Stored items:
————————

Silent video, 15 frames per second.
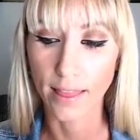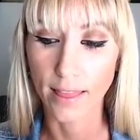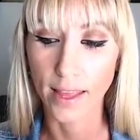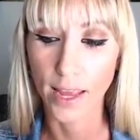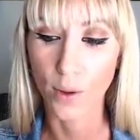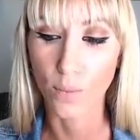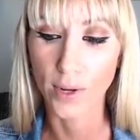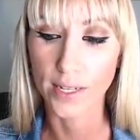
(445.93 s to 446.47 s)

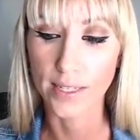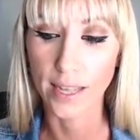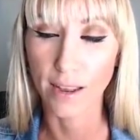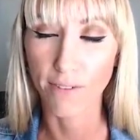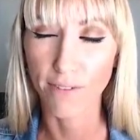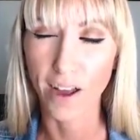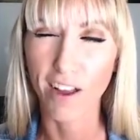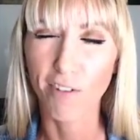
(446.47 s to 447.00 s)
it was a
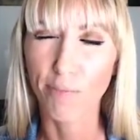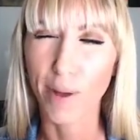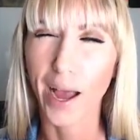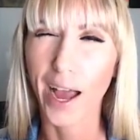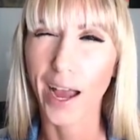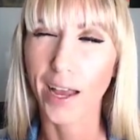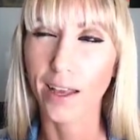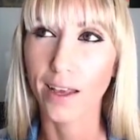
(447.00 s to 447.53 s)

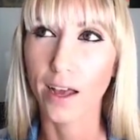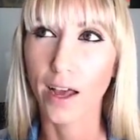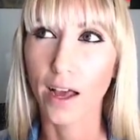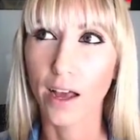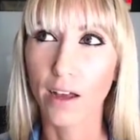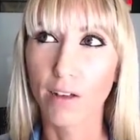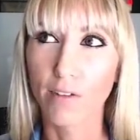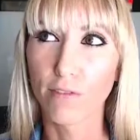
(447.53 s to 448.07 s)
5-pack
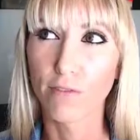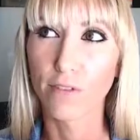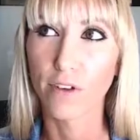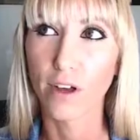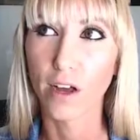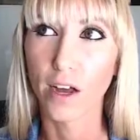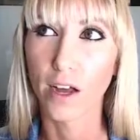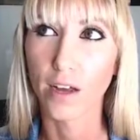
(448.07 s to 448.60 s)
of
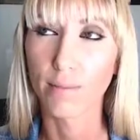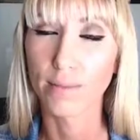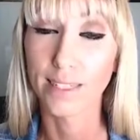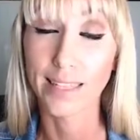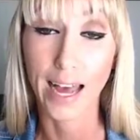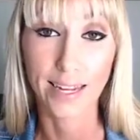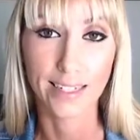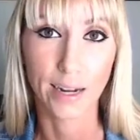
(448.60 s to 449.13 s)

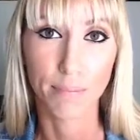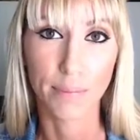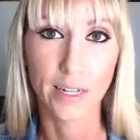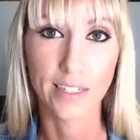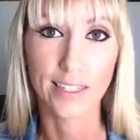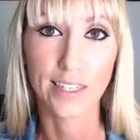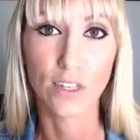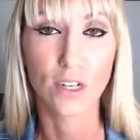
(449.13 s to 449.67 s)
slide
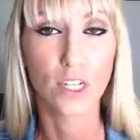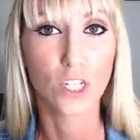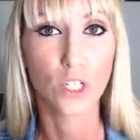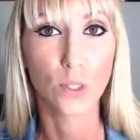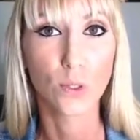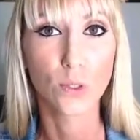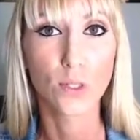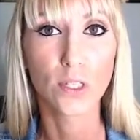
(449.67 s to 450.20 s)
templates that you could
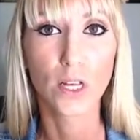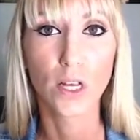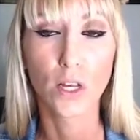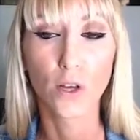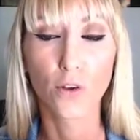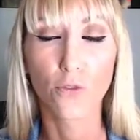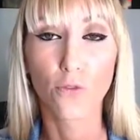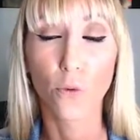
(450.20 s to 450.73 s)
use
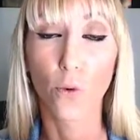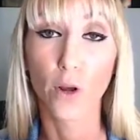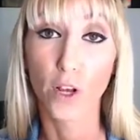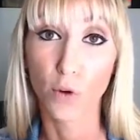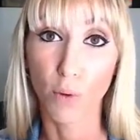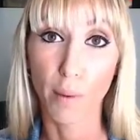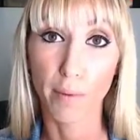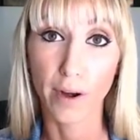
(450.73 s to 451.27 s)
for
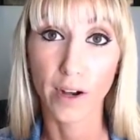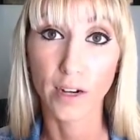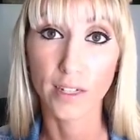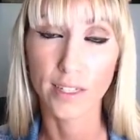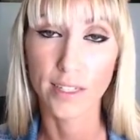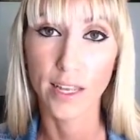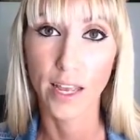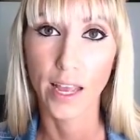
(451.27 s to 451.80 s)
your
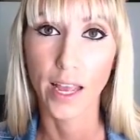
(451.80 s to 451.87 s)
webinars.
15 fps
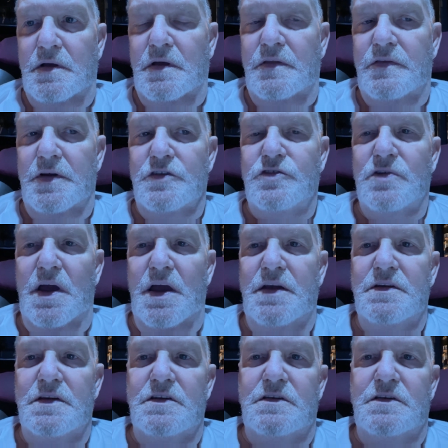they're
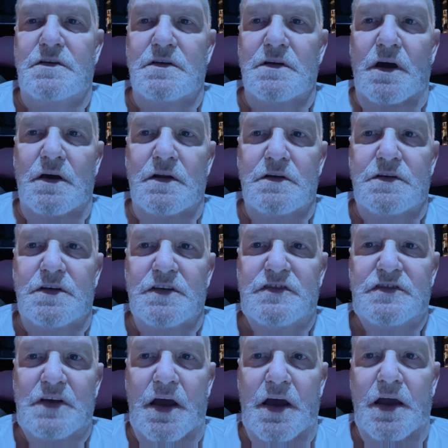trying to uh,
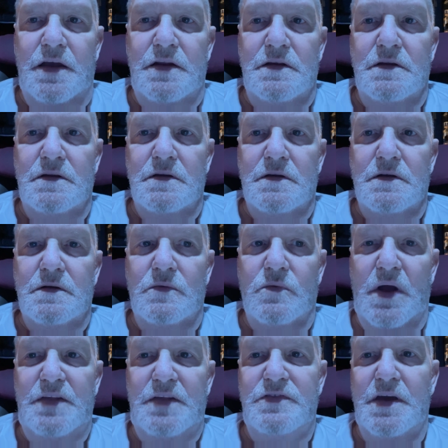decide
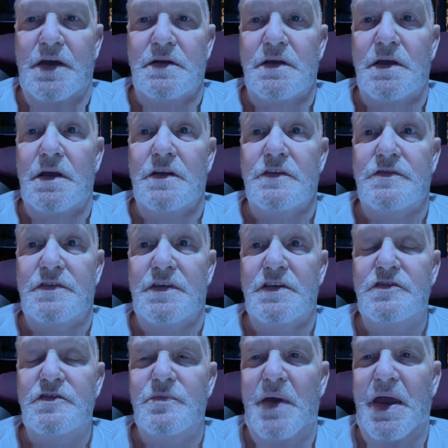right then is
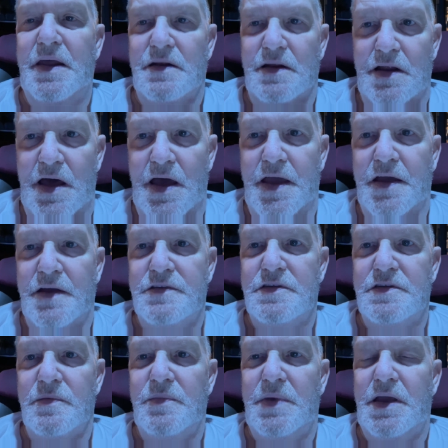this man lying
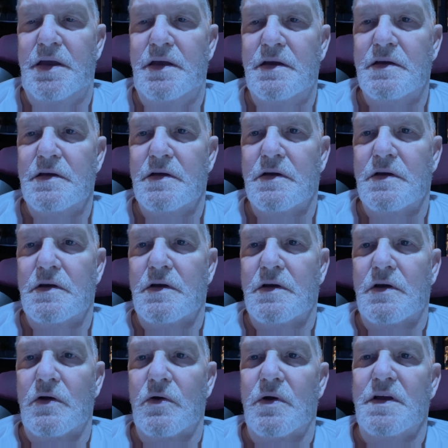to me
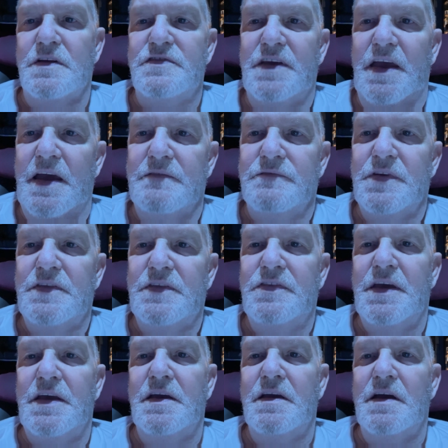or is
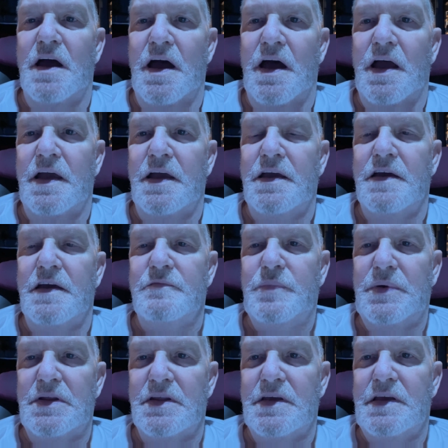everything I have
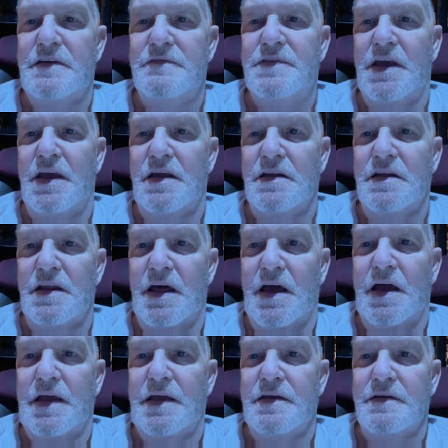believed a
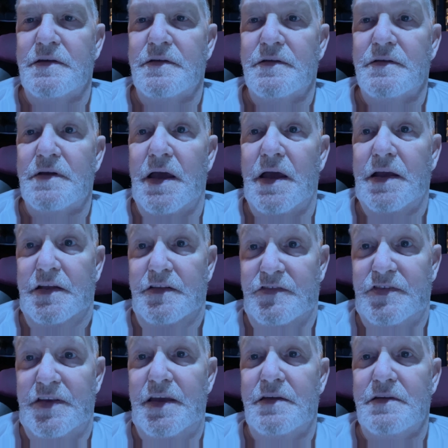lie? I can
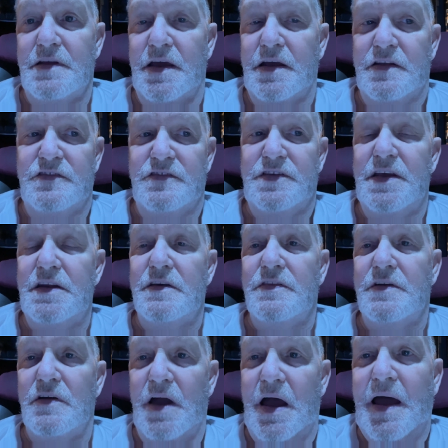see it. I can see it in
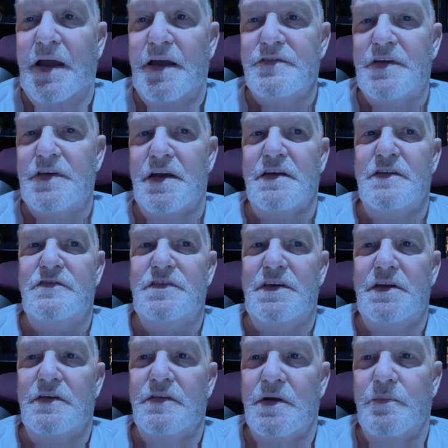their eyes. I can see
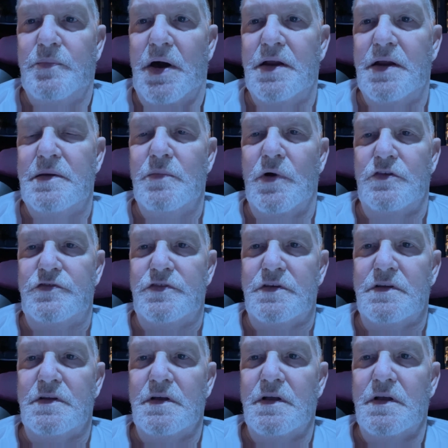it in their body motion.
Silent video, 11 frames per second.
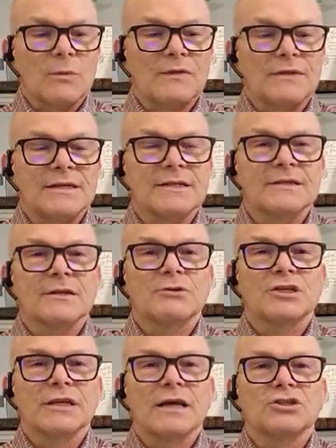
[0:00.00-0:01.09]
with
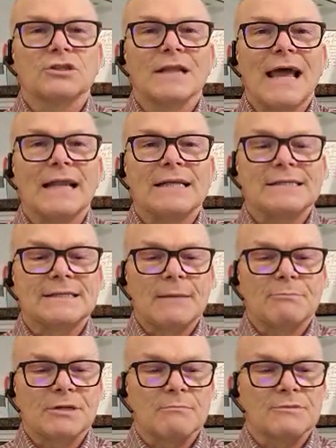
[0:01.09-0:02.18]
disassociation and its
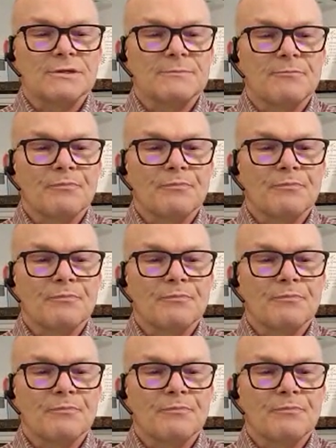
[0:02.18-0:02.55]
symptoms.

————————

# [Your instructions]
Excluding all pictures, reproduce the records exactly as they appear above.

# [Answer below]
Silent video, 15 frames per second.
(445.93 s to 446.47 s)

(446.47 s to 447.00 s)
it was a
(447.00 s to 447.53 s)

(447.53 s to 448.07 s)
5-pack
(448.07 s to 448.60 s)
of
(448.60 s to 449.13 s)

(449.13 s to 449.67 s)
slide
(449.67 s to 450.20 s)
templates that you could
(450.20 s to 450.73 s)
use
(450.73 s to 451.27 s)
for
(451.27 s to 451.80 s)
your
(451.80 s to 451.87 s)
webinars.
15 fps
they're
trying to uh,
decide
right then is
this man lying
to me
or is
everything I have
believed a
lie? I can
see it. I can see it in
their eyes. I can see
it in their body motion.
Silent video, 11 frames per second.
[0:00.00-0:01.09]
with
[0:01.09-0:02.18]
disassociation and its
[0:02.18-0:02.55]
symptoms.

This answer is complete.